How to Scrape a Parliament? - S02E23


frustrated computer user

The rewrite of Parltrack to version 2.0 aims at enabling better reuse of EU Parliament data, but also to make more sense out of it, for instance by keeping track of changes over time.

In Parltrack v1, Information related to Members of the European Parliament (MEP)'s activities was stored in the MEP records and thus also in the MEP dump. It was unusable for tracking changes through the use of our standard "diffing" techniques.

In Parltrack v1, the activities of the MEPs made up the most part of the MEP database (407 MB of the initial dump for MEPs activities vs 109MB of other MEP data including changelogs).

In v2 we decided to split the MEPs activities into a separate table (ep_mep_activities) to facilitate better reuse of both datasets - meps and activities. You can check out the "schema" for this database here. Also starting in v2 the changes in the activities themselves are also logged in the database (changelog).
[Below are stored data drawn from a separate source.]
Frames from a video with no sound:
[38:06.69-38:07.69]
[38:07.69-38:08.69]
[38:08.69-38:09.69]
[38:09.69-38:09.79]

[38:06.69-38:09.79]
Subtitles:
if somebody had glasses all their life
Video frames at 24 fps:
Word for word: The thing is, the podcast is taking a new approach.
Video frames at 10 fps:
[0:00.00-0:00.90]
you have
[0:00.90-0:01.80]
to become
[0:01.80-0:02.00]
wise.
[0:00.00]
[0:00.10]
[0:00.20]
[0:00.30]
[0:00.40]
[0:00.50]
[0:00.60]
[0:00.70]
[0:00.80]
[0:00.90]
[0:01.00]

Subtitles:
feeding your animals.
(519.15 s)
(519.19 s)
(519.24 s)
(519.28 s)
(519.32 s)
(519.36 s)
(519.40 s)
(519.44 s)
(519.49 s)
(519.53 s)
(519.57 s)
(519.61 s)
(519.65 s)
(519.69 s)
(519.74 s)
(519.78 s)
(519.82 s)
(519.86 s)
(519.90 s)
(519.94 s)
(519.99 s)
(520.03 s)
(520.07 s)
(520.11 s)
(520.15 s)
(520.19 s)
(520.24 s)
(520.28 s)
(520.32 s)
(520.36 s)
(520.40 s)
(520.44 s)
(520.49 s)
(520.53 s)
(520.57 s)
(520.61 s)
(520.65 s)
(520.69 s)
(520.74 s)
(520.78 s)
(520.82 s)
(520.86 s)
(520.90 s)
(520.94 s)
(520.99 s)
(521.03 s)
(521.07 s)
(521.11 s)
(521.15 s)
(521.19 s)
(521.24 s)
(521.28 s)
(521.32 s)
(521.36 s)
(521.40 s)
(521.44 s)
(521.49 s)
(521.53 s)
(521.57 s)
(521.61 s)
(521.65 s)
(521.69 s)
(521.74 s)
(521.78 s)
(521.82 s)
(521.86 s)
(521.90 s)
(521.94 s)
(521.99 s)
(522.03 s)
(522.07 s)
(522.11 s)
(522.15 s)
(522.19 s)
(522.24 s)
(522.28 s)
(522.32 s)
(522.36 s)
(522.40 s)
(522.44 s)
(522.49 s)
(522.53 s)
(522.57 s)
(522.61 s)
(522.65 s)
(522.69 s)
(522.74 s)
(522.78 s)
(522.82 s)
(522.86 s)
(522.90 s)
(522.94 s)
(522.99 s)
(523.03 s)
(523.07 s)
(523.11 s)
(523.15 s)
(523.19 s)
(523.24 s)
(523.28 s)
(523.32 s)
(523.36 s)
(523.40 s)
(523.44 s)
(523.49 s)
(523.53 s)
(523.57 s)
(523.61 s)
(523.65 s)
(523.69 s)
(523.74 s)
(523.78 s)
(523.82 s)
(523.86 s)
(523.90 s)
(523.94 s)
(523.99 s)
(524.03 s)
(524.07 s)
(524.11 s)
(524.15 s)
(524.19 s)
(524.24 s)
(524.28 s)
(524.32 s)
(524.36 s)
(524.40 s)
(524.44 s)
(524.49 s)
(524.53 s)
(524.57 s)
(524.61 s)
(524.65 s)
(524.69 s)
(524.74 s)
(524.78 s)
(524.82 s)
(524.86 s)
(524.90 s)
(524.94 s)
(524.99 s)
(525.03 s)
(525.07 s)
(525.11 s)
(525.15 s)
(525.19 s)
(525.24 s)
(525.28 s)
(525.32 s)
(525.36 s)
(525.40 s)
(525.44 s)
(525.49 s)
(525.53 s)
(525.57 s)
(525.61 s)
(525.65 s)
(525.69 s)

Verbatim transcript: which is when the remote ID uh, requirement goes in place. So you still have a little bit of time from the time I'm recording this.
However since we never loged them before we opted to not changelog the first release. instead we publish two extra datasets for historical record, one containing all last result of the scraping before the EP website changed, containing all info on meps and activities from the JSON source in one big JSON dump, and additionally we archive the very first version of the activities after the change of the EP website. if you intend to use the changelogs to reproduce intermediary states you might want this primal activities json dump as a reference for the very first state, that preceeded the empty state.

In other words, when you start tracking changes of something you start with an empty object, then on the first commit you store the difference between the empty object and the first state. in our activities dataset we do ommit this diff between empty and the first state, since the first state is quite huge.

This is a technical detail, but for people who want to reproduce previous versions of the activities it might be an important detail to note.

"Tracking and also logging the changes over time of the activities of MEPs opens up a whole new dimension to profiling our elected representatives. We can now glimpse who are the active and the passive MEPs, we can see which MEP prefers which instrument and of course also see the areas of interests which make MEPs do stuff" summarizes Leopold Kaczinsky HTML fragment scraper extraordinaire.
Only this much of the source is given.